Records provided Start Marker

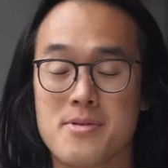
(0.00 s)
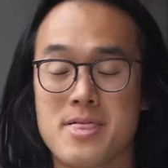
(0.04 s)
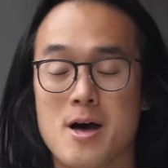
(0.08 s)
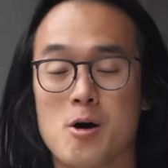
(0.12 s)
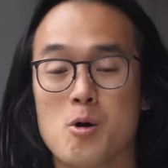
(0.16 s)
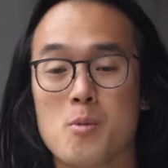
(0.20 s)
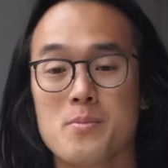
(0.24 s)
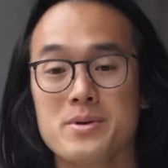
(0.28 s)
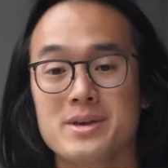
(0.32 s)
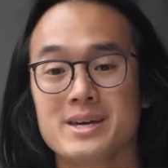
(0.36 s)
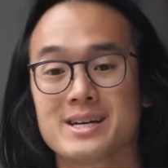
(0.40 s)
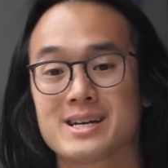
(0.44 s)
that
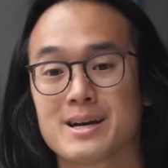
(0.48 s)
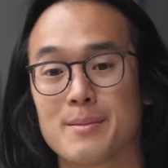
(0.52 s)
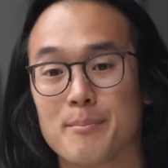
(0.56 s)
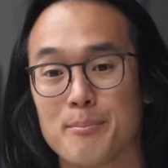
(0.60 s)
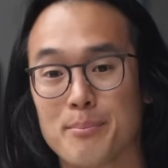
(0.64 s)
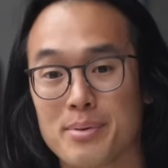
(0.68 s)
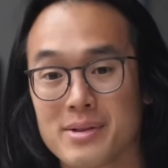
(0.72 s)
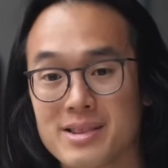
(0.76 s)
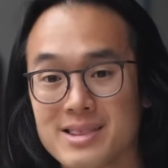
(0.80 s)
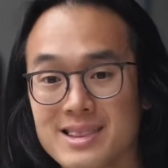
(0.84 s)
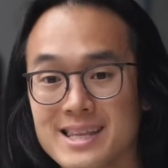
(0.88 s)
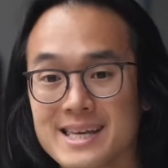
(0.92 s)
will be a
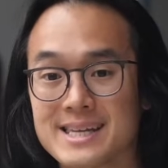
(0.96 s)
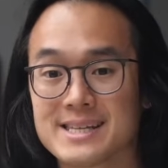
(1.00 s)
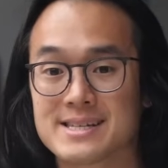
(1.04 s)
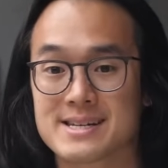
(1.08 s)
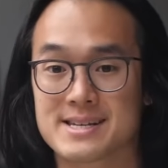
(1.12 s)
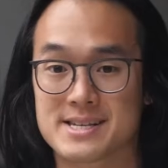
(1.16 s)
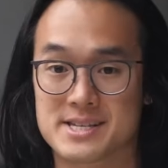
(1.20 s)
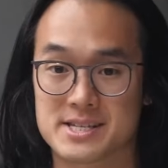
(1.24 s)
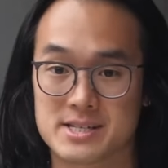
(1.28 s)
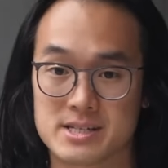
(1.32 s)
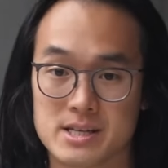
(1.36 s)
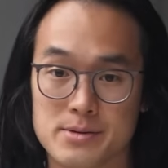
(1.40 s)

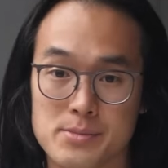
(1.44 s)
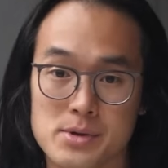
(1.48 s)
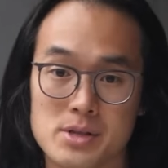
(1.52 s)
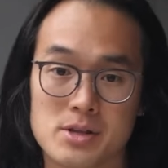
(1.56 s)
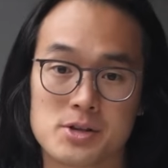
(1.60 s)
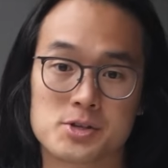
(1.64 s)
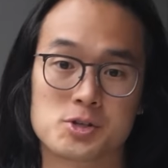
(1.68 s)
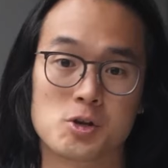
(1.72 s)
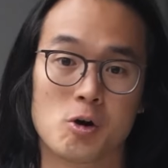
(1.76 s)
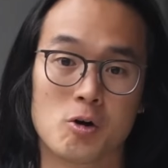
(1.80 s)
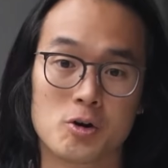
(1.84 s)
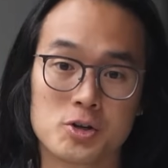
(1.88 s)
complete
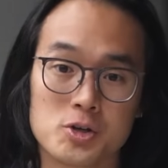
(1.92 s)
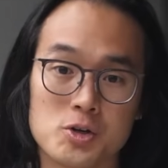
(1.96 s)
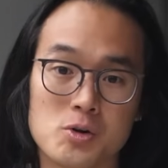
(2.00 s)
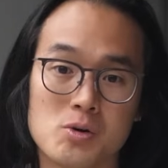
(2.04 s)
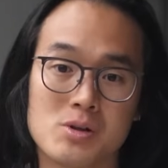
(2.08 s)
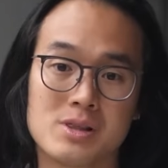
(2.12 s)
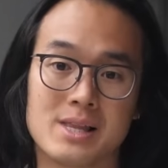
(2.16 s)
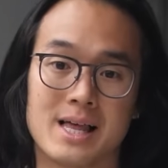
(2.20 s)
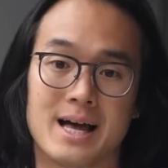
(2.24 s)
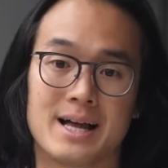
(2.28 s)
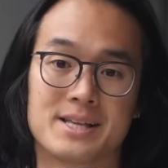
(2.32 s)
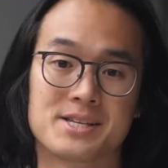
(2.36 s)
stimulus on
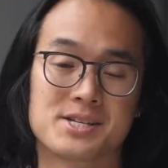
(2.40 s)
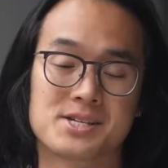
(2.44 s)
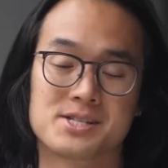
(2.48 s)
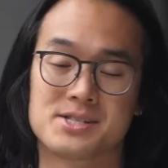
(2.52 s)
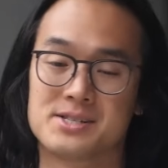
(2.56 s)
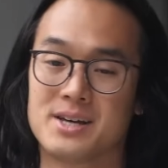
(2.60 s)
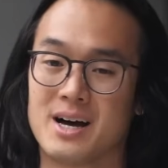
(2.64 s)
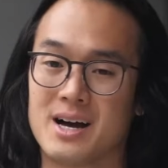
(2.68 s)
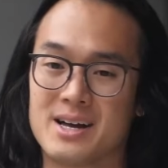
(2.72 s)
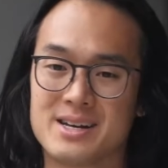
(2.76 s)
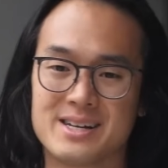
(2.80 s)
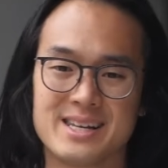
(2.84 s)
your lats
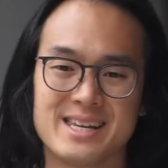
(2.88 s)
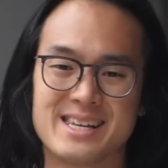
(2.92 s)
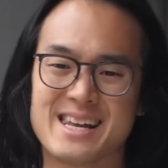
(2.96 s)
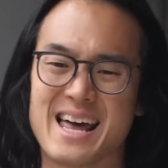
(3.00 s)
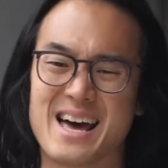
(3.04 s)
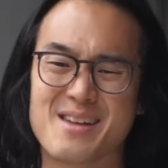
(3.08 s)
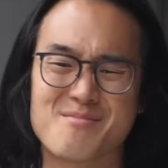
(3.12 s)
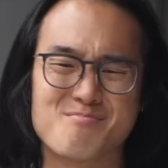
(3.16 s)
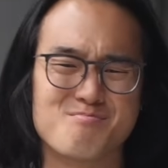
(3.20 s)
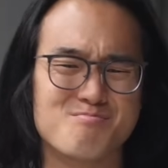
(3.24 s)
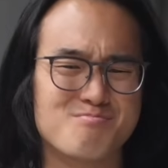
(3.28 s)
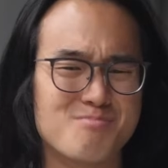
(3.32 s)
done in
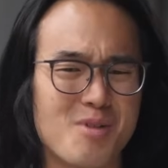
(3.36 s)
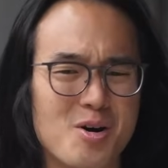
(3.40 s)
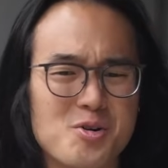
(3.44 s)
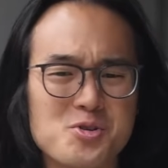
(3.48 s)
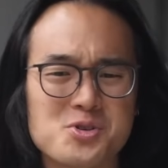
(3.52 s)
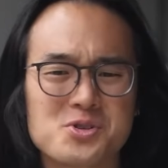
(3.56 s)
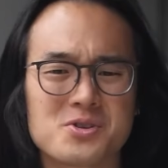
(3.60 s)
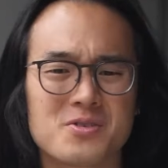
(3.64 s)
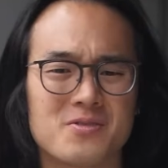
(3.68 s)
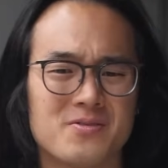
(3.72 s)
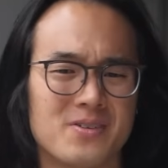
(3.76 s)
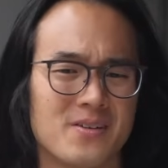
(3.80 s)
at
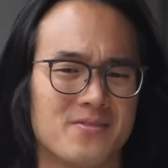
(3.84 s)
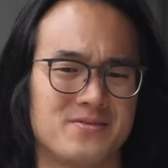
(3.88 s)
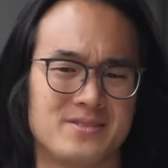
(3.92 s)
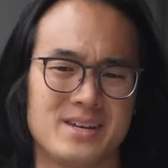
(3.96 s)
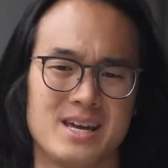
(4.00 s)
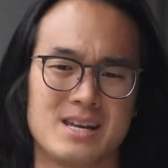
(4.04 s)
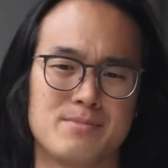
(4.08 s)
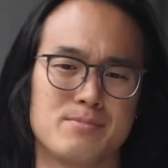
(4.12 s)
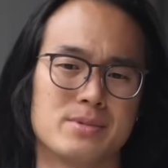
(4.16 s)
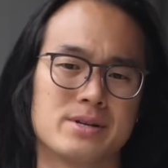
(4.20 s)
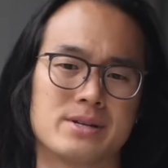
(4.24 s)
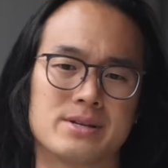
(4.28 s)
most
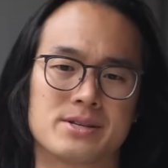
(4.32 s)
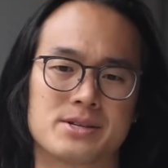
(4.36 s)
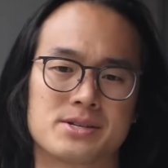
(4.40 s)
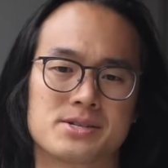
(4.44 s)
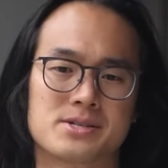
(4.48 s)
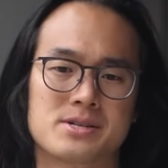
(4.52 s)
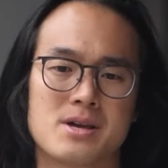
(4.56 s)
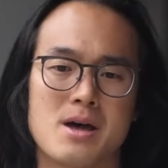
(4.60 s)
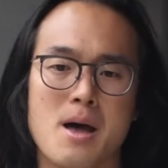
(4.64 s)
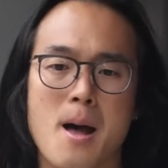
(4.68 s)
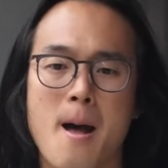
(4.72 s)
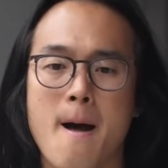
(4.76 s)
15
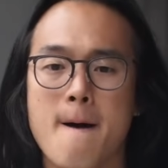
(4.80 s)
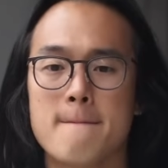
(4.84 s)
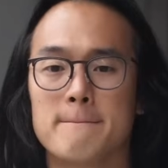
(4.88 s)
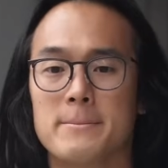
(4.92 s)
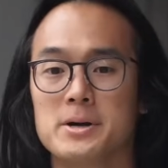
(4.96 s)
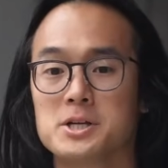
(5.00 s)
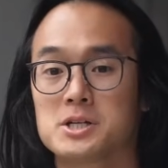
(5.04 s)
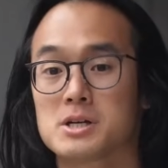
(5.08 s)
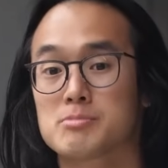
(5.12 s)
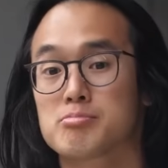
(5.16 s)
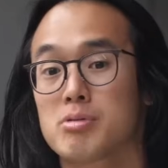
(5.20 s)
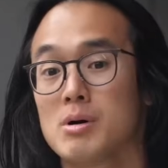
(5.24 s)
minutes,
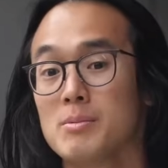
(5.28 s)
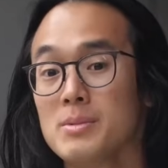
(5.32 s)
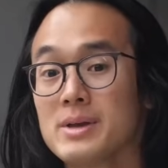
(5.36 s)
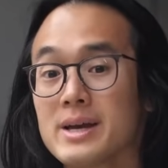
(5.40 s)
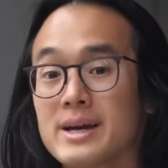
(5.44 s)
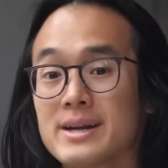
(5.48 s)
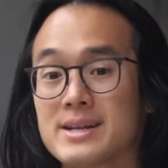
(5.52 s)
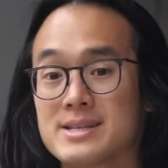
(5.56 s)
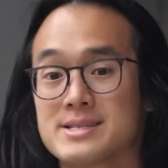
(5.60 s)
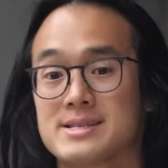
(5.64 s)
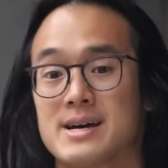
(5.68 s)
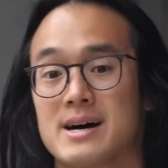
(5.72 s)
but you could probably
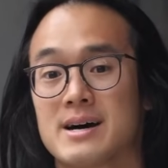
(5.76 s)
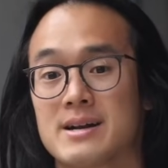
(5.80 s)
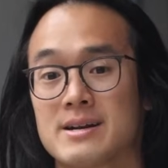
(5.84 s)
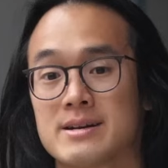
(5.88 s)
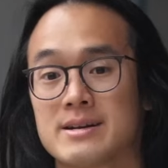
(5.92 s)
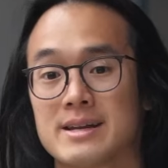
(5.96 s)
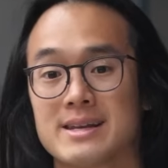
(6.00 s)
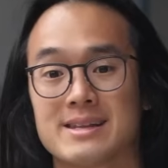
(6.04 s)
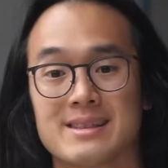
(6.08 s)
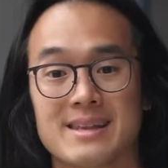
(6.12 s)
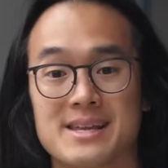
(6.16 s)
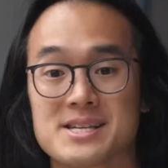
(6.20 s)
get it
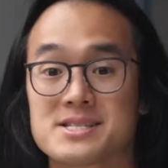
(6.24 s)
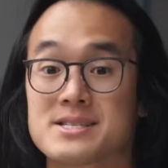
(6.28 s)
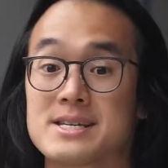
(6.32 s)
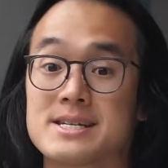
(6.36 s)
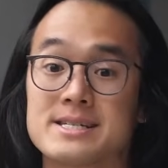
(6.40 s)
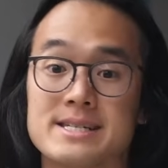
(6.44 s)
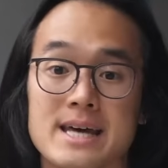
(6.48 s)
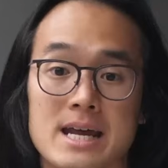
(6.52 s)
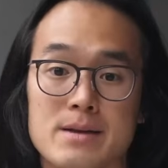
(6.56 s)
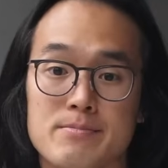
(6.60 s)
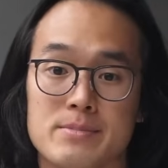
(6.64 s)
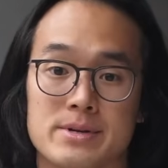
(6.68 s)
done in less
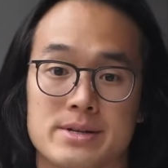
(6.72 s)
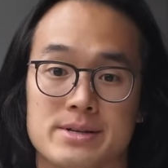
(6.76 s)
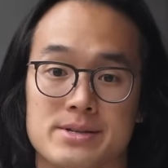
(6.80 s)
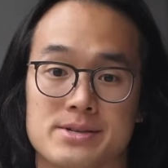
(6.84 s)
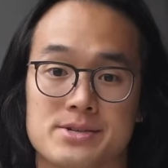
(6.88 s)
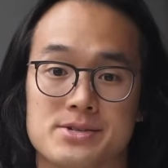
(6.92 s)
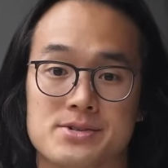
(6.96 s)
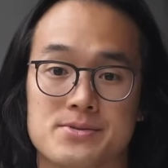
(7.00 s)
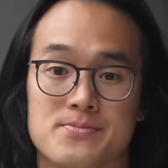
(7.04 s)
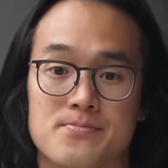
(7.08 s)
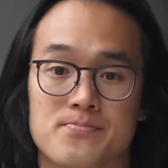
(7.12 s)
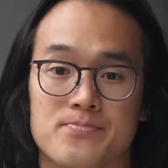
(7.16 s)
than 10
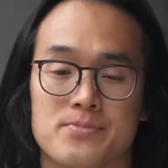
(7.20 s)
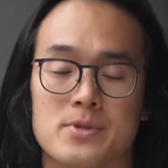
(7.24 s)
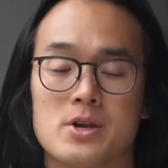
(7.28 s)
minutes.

Records provided End Marker

What you return should be the entries from above, unchanged and without their images.

[Your response]
(0.00 s)
(0.04 s)
(0.08 s)
(0.12 s)
(0.16 s)
(0.20 s)
(0.24 s)
(0.28 s)
(0.32 s)
(0.36 s)
(0.40 s)
(0.44 s)
that
(0.48 s)
(0.52 s)
(0.56 s)
(0.60 s)
(0.64 s)
(0.68 s)
(0.72 s)
(0.76 s)
(0.80 s)
(0.84 s)
(0.88 s)
(0.92 s)
will be a
(0.96 s)
(1.00 s)
(1.04 s)
(1.08 s)
(1.12 s)
(1.16 s)
(1.20 s)
(1.24 s)
(1.28 s)
(1.32 s)
(1.36 s)
(1.40 s)

(1.44 s)
(1.48 s)
(1.52 s)
(1.56 s)
(1.60 s)
(1.64 s)
(1.68 s)
(1.72 s)
(1.76 s)
(1.80 s)
(1.84 s)
(1.88 s)
complete
(1.92 s)
(1.96 s)
(2.00 s)
(2.04 s)
(2.08 s)
(2.12 s)
(2.16 s)
(2.20 s)
(2.24 s)
(2.28 s)
(2.32 s)
(2.36 s)
stimulus on
(2.40 s)
(2.44 s)
(2.48 s)
(2.52 s)
(2.56 s)
(2.60 s)
(2.64 s)
(2.68 s)
(2.72 s)
(2.76 s)
(2.80 s)
(2.84 s)
your lats
(2.88 s)
(2.92 s)
(2.96 s)
(3.00 s)
(3.04 s)
(3.08 s)
(3.12 s)
(3.16 s)
(3.20 s)
(3.24 s)
(3.28 s)
(3.32 s)
done in
(3.36 s)
(3.40 s)
(3.44 s)
(3.48 s)
(3.52 s)
(3.56 s)
(3.60 s)
(3.64 s)
(3.68 s)
(3.72 s)
(3.76 s)
(3.80 s)
at
(3.84 s)
(3.88 s)
(3.92 s)
(3.96 s)
(4.00 s)
(4.04 s)
(4.08 s)
(4.12 s)
(4.16 s)
(4.20 s)
(4.24 s)
(4.28 s)
most
(4.32 s)
(4.36 s)
(4.40 s)
(4.44 s)
(4.48 s)
(4.52 s)
(4.56 s)
(4.60 s)
(4.64 s)
(4.68 s)
(4.72 s)
(4.76 s)
15
(4.80 s)
(4.84 s)
(4.88 s)
(4.92 s)
(4.96 s)
(5.00 s)
(5.04 s)
(5.08 s)
(5.12 s)
(5.16 s)
(5.20 s)
(5.24 s)
minutes,
(5.28 s)
(5.32 s)
(5.36 s)
(5.40 s)
(5.44 s)
(5.48 s)
(5.52 s)
(5.56 s)
(5.60 s)
(5.64 s)
(5.68 s)
(5.72 s)
but you could probably
(5.76 s)
(5.80 s)
(5.84 s)
(5.88 s)
(5.92 s)
(5.96 s)
(6.00 s)
(6.04 s)
(6.08 s)
(6.12 s)
(6.16 s)
(6.20 s)
get it
(6.24 s)
(6.28 s)
(6.32 s)
(6.36 s)
(6.40 s)
(6.44 s)
(6.48 s)
(6.52 s)
(6.56 s)
(6.60 s)
(6.64 s)
(6.68 s)
done in less
(6.72 s)
(6.76 s)
(6.80 s)
(6.84 s)
(6.88 s)
(6.92 s)
(6.96 s)
(7.00 s)
(7.04 s)
(7.08 s)
(7.12 s)
(7.16 s)
than 10
(7.20 s)
(7.24 s)
(7.28 s)
minutes.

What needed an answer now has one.